__WHAT IS BEING ASKED__
Your answer must be an exact copy of the records below.

__DATA RECORDS__

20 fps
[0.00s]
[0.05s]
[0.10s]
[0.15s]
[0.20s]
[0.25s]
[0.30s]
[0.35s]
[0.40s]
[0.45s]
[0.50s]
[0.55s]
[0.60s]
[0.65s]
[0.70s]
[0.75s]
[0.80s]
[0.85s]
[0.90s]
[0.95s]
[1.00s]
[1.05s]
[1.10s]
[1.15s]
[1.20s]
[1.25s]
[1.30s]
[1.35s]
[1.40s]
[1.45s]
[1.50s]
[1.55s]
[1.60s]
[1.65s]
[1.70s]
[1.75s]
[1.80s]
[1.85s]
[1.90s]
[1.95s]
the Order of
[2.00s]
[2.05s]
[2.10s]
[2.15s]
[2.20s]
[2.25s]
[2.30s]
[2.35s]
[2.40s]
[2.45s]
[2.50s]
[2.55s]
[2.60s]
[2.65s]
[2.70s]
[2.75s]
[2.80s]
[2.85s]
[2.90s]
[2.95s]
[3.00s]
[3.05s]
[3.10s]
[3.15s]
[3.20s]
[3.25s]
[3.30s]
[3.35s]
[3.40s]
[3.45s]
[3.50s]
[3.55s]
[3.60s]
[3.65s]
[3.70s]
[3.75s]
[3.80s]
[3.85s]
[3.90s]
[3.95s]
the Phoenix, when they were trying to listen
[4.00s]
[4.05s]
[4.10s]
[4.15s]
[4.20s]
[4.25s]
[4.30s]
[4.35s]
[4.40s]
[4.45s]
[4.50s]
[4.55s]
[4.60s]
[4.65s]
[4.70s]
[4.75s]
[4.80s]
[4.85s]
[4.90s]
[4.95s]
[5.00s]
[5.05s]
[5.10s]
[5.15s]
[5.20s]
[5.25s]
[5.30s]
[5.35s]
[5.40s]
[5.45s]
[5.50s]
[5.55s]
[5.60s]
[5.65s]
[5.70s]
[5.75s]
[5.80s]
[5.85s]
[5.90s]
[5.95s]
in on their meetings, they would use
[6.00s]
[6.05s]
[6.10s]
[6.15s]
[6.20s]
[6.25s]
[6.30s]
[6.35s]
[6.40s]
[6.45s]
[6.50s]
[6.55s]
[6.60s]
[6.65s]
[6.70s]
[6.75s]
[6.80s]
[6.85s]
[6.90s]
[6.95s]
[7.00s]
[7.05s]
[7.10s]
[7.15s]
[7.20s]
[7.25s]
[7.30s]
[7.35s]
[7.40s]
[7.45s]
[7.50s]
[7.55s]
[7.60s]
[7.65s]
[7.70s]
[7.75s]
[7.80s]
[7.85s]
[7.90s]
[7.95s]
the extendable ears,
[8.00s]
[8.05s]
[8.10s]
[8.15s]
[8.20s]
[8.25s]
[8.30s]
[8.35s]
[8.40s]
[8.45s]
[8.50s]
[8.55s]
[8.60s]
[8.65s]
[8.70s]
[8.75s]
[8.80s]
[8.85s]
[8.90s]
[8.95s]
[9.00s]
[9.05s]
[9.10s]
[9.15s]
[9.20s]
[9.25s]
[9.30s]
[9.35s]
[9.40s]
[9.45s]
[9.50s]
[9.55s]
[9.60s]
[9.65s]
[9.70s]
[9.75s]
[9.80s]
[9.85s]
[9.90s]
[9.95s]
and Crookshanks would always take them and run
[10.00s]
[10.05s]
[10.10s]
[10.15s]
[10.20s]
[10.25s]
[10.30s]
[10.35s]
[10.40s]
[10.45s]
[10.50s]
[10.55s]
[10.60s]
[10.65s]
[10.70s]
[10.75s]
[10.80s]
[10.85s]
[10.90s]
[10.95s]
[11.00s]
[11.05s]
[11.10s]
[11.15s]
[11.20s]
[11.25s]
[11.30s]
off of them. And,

__SOLUTION__
20 fps
[0.00s]
[0.05s]
[0.10s]
[0.15s]
[0.20s]
[0.25s]
[0.30s]
[0.35s]
[0.40s]
[0.45s]
[0.50s]
[0.55s]
[0.60s]
[0.65s]
[0.70s]
[0.75s]
[0.80s]
[0.85s]
[0.90s]
[0.95s]
[1.00s]
[1.05s]
[1.10s]
[1.15s]
[1.20s]
[1.25s]
[1.30s]
[1.35s]
[1.40s]
[1.45s]
[1.50s]
[1.55s]
[1.60s]
[1.65s]
[1.70s]
[1.75s]
[1.80s]
[1.85s]
[1.90s]
[1.95s]
the Order of
[2.00s]
[2.05s]
[2.10s]
[2.15s]
[2.20s]
[2.25s]
[2.30s]
[2.35s]
[2.40s]
[2.45s]
[2.50s]
[2.55s]
[2.60s]
[2.65s]
[2.70s]
[2.75s]
[2.80s]
[2.85s]
[2.90s]
[2.95s]
[3.00s]
[3.05s]
[3.10s]
[3.15s]
[3.20s]
[3.25s]
[3.30s]
[3.35s]
[3.40s]
[3.45s]
[3.50s]
[3.55s]
[3.60s]
[3.65s]
[3.70s]
[3.75s]
[3.80s]
[3.85s]
[3.90s]
[3.95s]
the Phoenix, when they were trying to listen
[4.00s]
[4.05s]
[4.10s]
[4.15s]
[4.20s]
[4.25s]
[4.30s]
[4.35s]
[4.40s]
[4.45s]
[4.50s]
[4.55s]
[4.60s]
[4.65s]
[4.70s]
[4.75s]
[4.80s]
[4.85s]
[4.90s]
[4.95s]
[5.00s]
[5.05s]
[5.10s]
[5.15s]
[5.20s]
[5.25s]
[5.30s]
[5.35s]
[5.40s]
[5.45s]
[5.50s]
[5.55s]
[5.60s]
[5.65s]
[5.70s]
[5.75s]
[5.80s]
[5.85s]
[5.90s]
[5.95s]
in on their meetings, they would use
[6.00s]
[6.05s]
[6.10s]
[6.15s]
[6.20s]
[6.25s]
[6.30s]
[6.35s]
[6.40s]
[6.45s]
[6.50s]
[6.55s]
[6.60s]
[6.65s]
[6.70s]
[6.75s]
[6.80s]
[6.85s]
[6.90s]
[6.95s]
[7.00s]
[7.05s]
[7.10s]
[7.15s]
[7.20s]
[7.25s]
[7.30s]
[7.35s]
[7.40s]
[7.45s]
[7.50s]
[7.55s]
[7.60s]
[7.65s]
[7.70s]
[7.75s]
[7.80s]
[7.85s]
[7.90s]
[7.95s]
the extendable ears,
[8.00s]
[8.05s]
[8.10s]
[8.15s]
[8.20s]
[8.25s]
[8.30s]
[8.35s]
[8.40s]
[8.45s]
[8.50s]
[8.55s]
[8.60s]
[8.65s]
[8.70s]
[8.75s]
[8.80s]
[8.85s]
[8.90s]
[8.95s]
[9.00s]
[9.05s]
[9.10s]
[9.15s]
[9.20s]
[9.25s]
[9.30s]
[9.35s]
[9.40s]
[9.45s]
[9.50s]
[9.55s]
[9.60s]
[9.65s]
[9.70s]
[9.75s]
[9.80s]
[9.85s]
[9.90s]
[9.95s]
and Crookshanks would always take them and run
[10.00s]
[10.05s]
[10.10s]
[10.15s]
[10.20s]
[10.25s]
[10.30s]
[10.35s]
[10.40s]
[10.45s]
[10.50s]
[10.55s]
[10.60s]
[10.65s]
[10.70s]
[10.75s]
[10.80s]
[10.85s]
[10.90s]
[10.95s]
[11.00s]
[11.05s]
[11.10s]
[11.15s]
[11.20s]
[11.25s]
[11.30s]
off of them. And,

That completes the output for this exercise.